> Given entries:
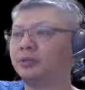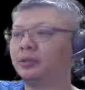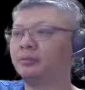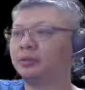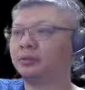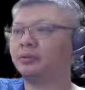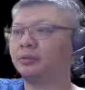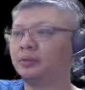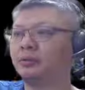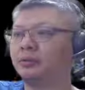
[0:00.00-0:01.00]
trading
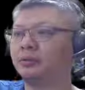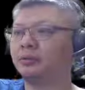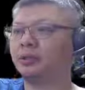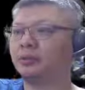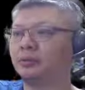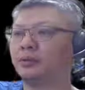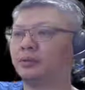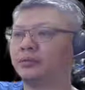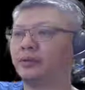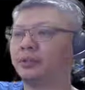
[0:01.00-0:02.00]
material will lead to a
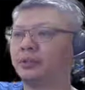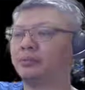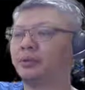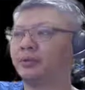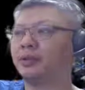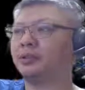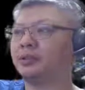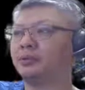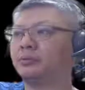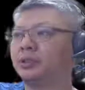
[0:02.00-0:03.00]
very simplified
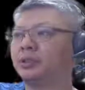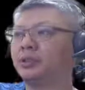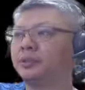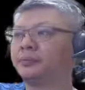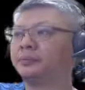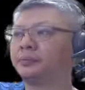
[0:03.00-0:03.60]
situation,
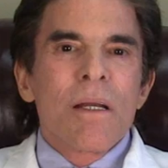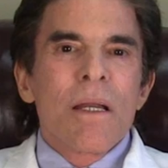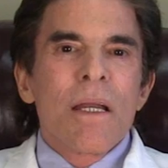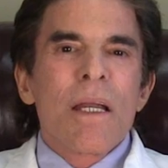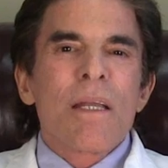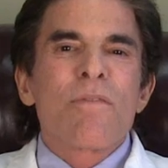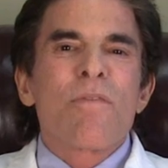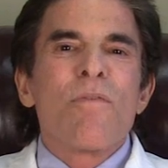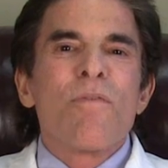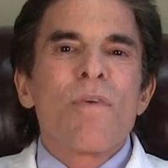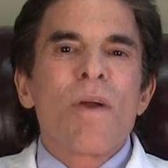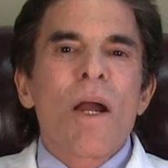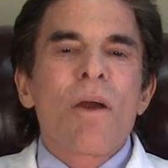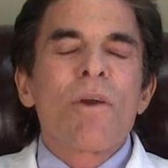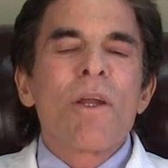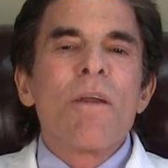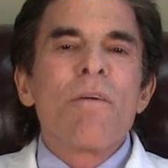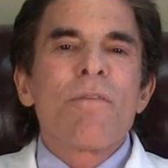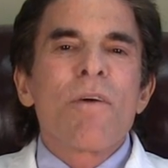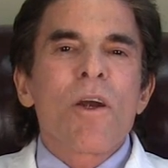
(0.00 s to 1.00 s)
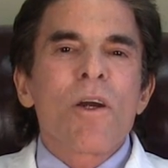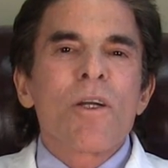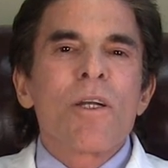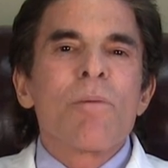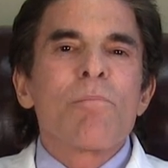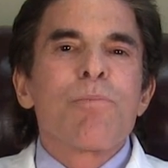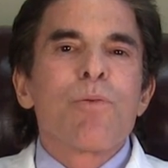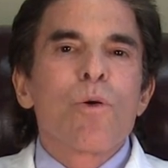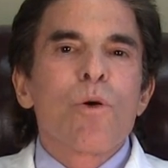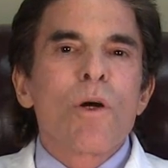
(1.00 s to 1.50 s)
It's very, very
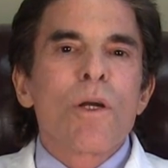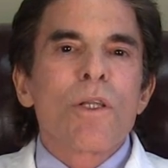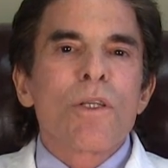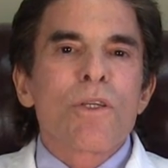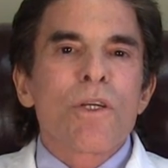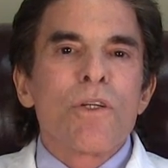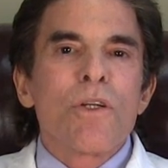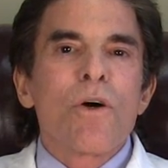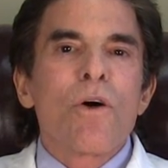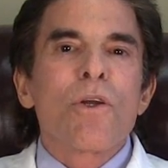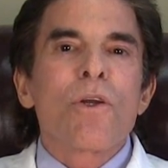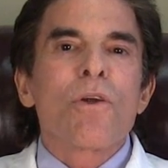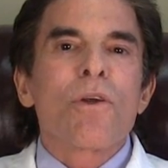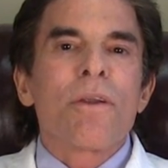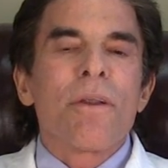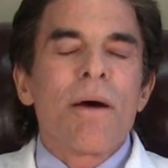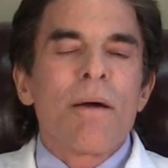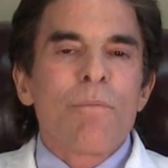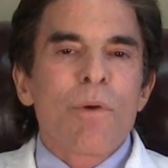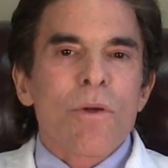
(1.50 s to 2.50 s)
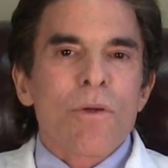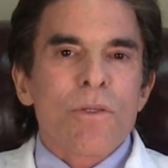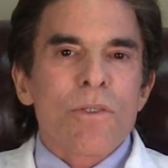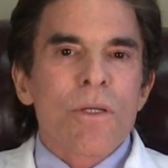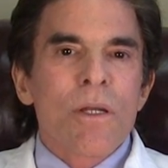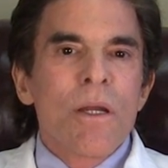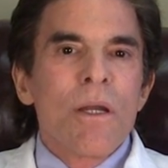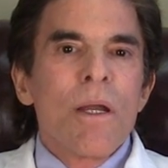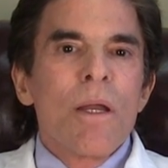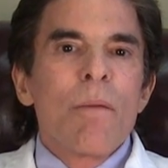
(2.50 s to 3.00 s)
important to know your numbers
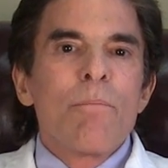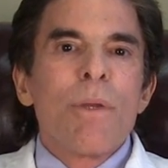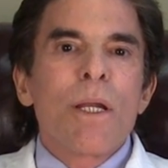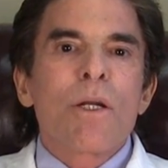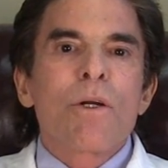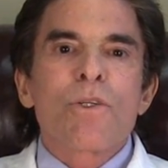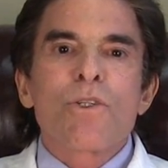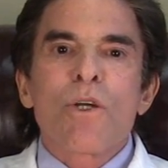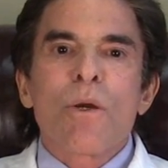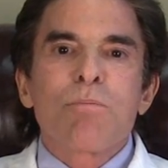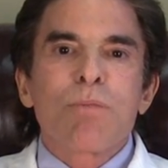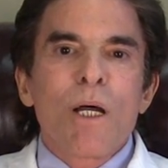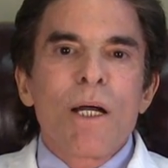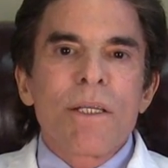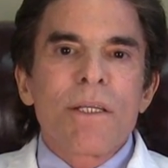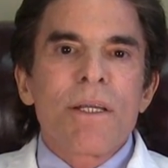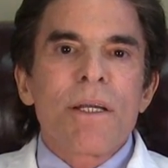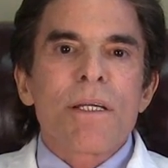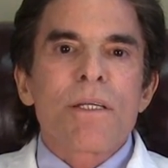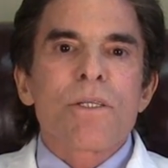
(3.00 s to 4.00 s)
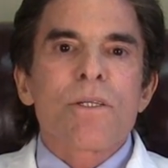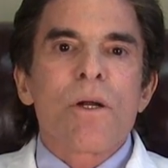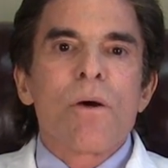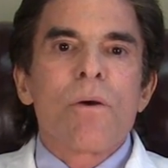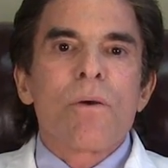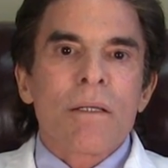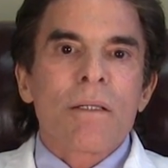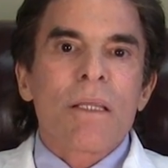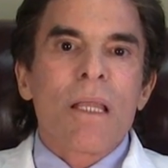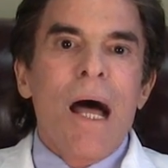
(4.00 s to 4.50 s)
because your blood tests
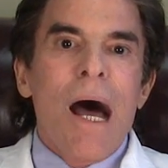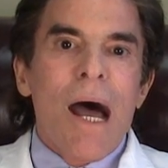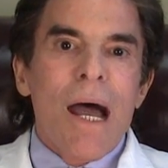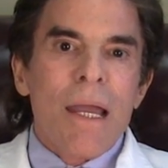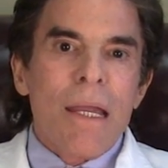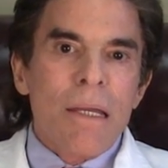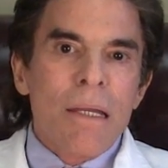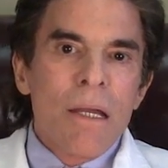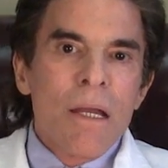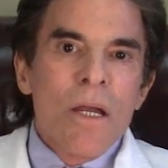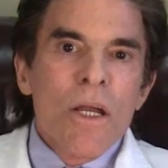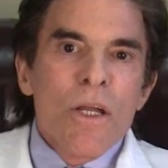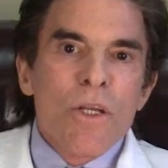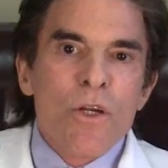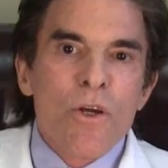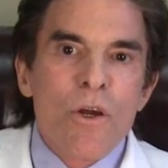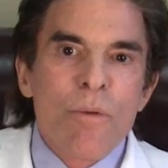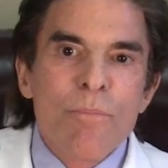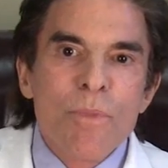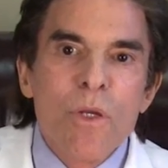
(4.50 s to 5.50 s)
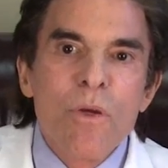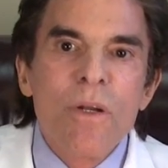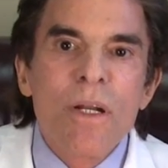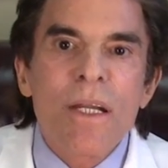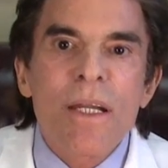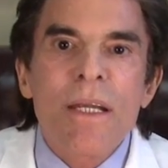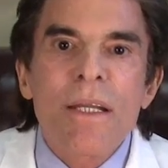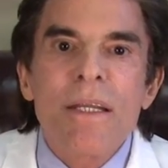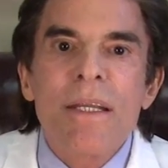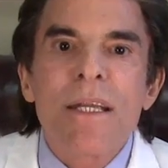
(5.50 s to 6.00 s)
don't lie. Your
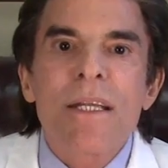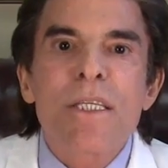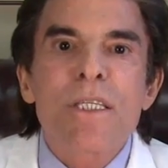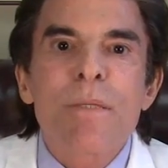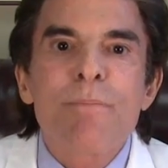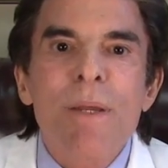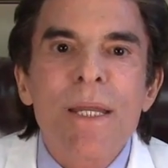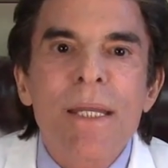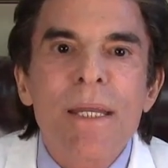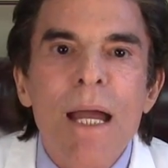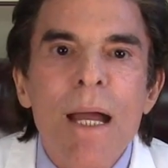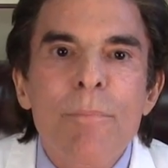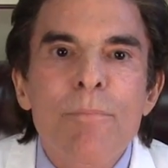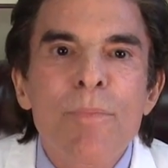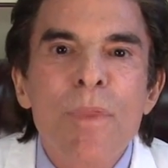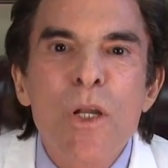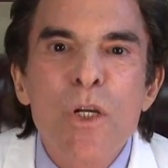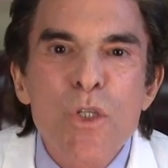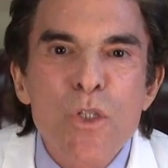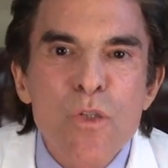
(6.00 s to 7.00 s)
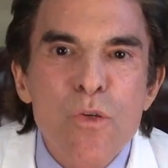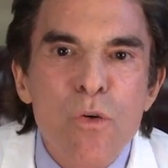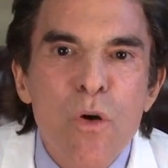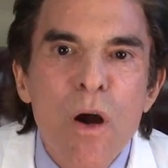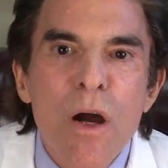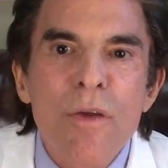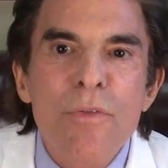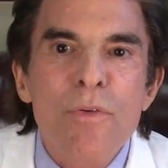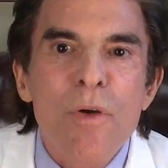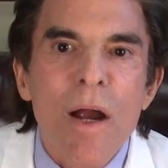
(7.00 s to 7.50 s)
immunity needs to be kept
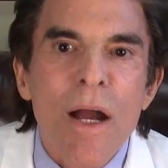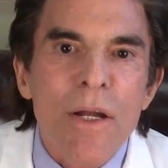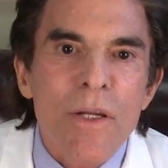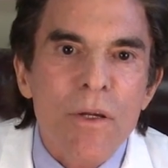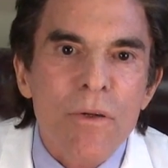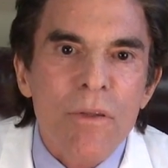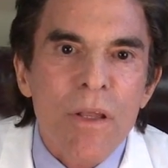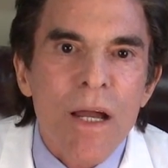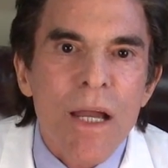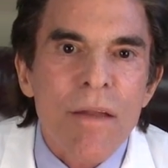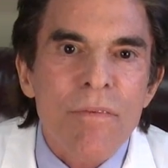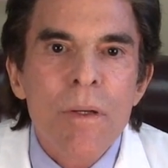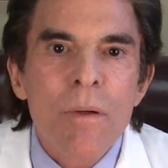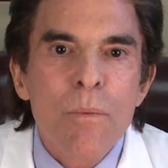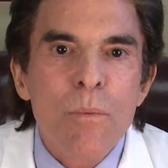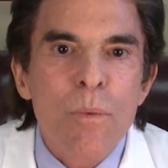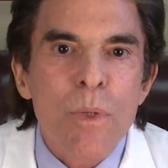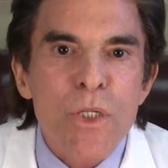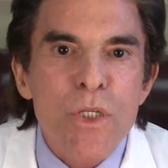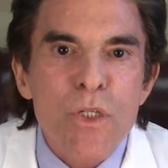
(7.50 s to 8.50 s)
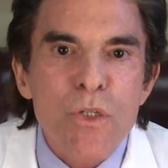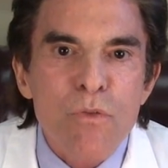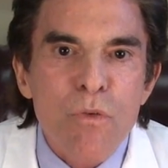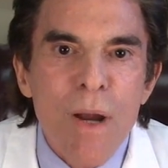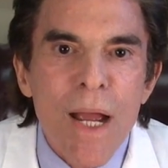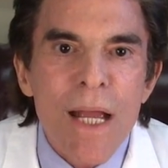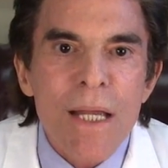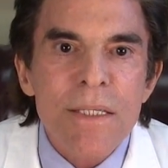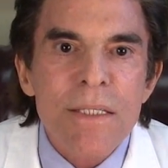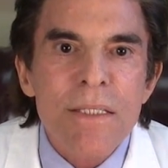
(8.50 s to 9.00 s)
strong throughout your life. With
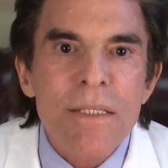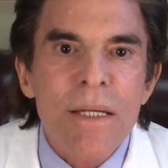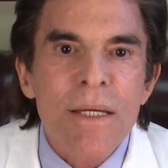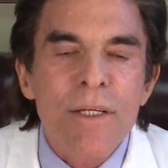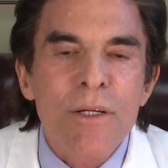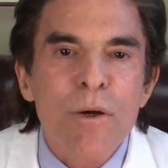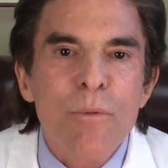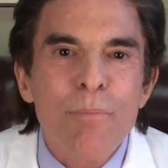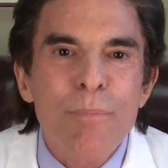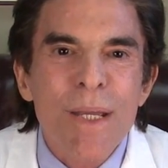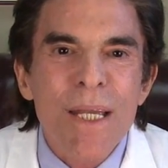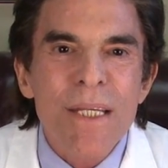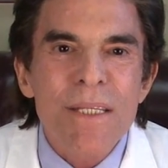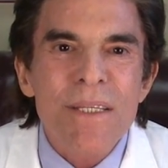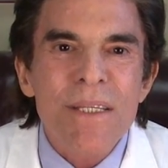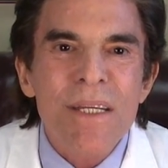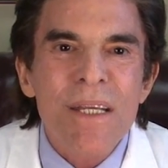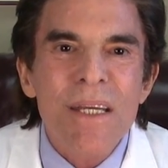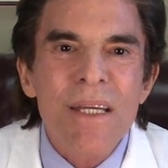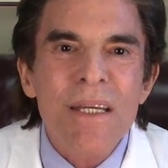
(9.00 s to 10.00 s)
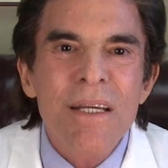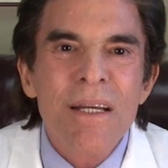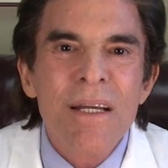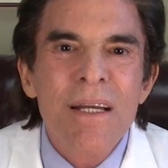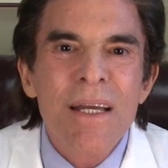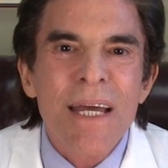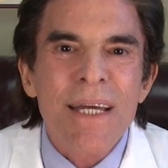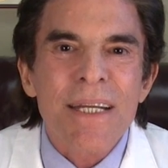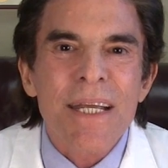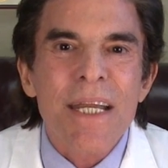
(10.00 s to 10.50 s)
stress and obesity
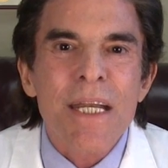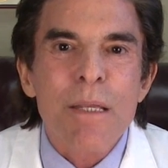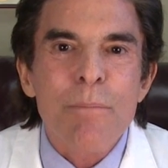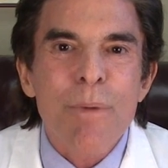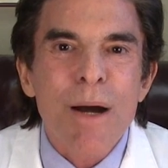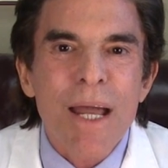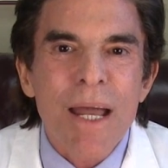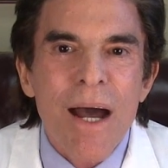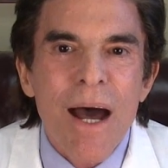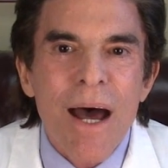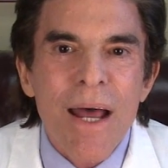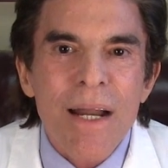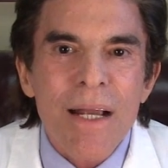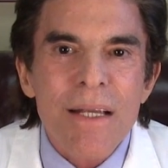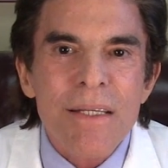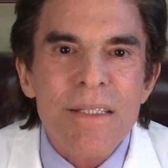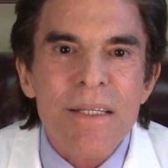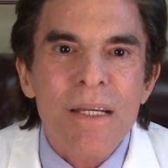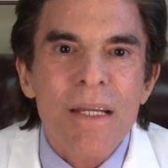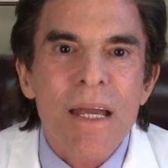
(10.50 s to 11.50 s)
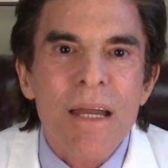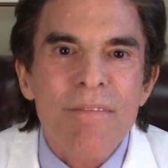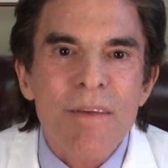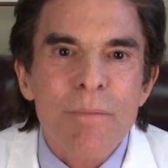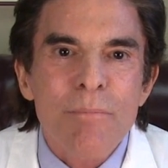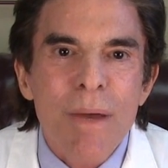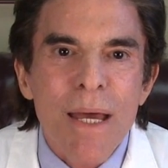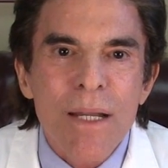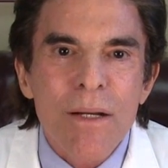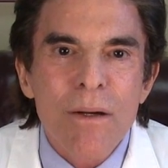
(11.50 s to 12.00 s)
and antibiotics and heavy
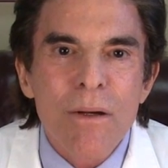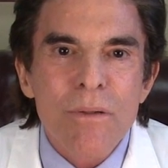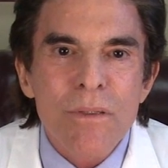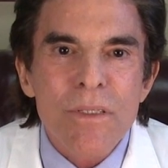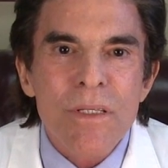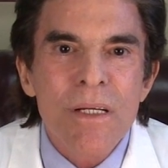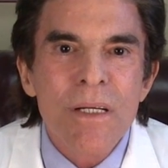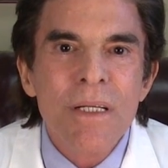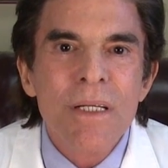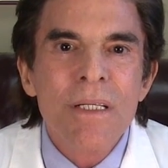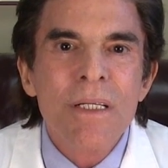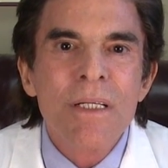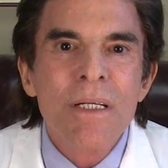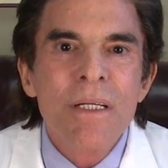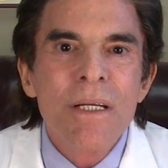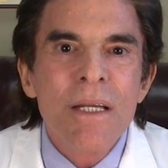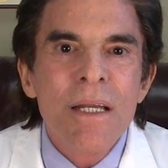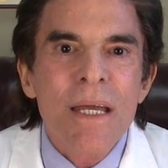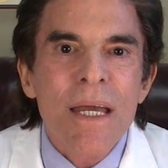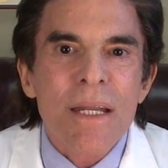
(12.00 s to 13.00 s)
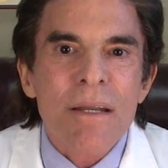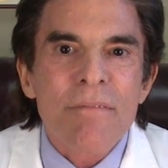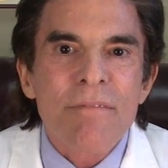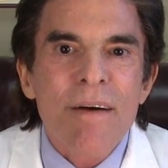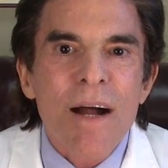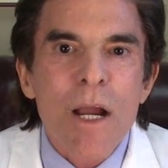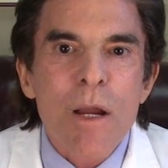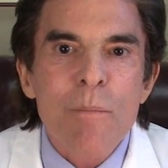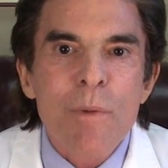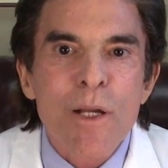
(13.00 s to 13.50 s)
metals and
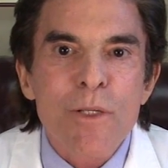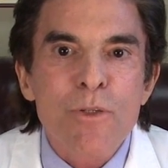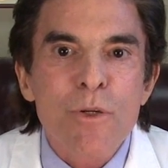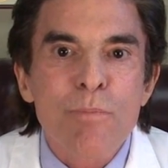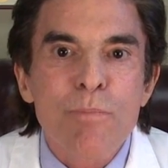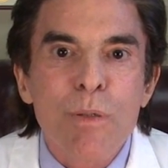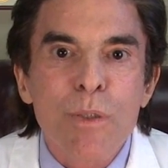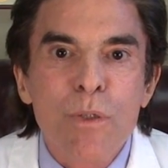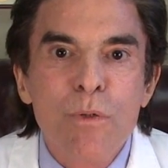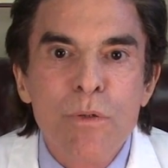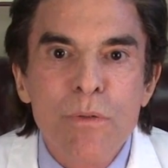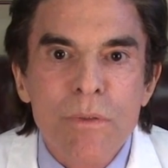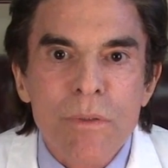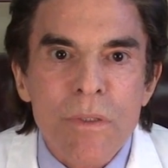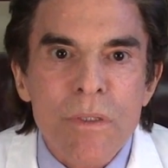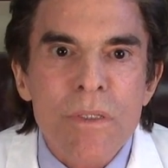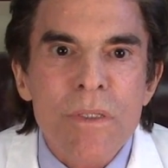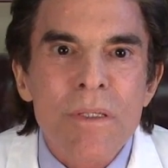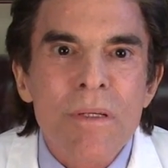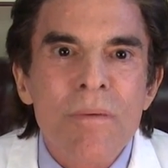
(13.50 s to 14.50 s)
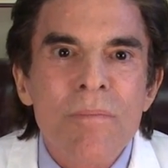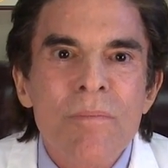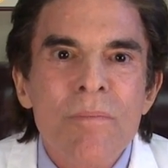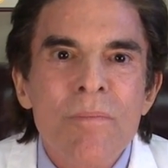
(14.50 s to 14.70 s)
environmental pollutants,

> Task goal: Every picture stays out; reproduce exactly the lines from the one with "(7.50 s to 8.50 s)" through the last line of the data above.

> Result of this exercise:
(7.50 s to 8.50 s)
(8.50 s to 9.00 s)
strong throughout your life. With
(9.00 s to 10.00 s)
(10.00 s to 10.50 s)
stress and obesity
(10.50 s to 11.50 s)
(11.50 s to 12.00 s)
and antibiotics and heavy
(12.00 s to 13.00 s)
(13.00 s to 13.50 s)
metals and
(13.50 s to 14.50 s)
(14.50 s to 14.70 s)
environmental pollutants,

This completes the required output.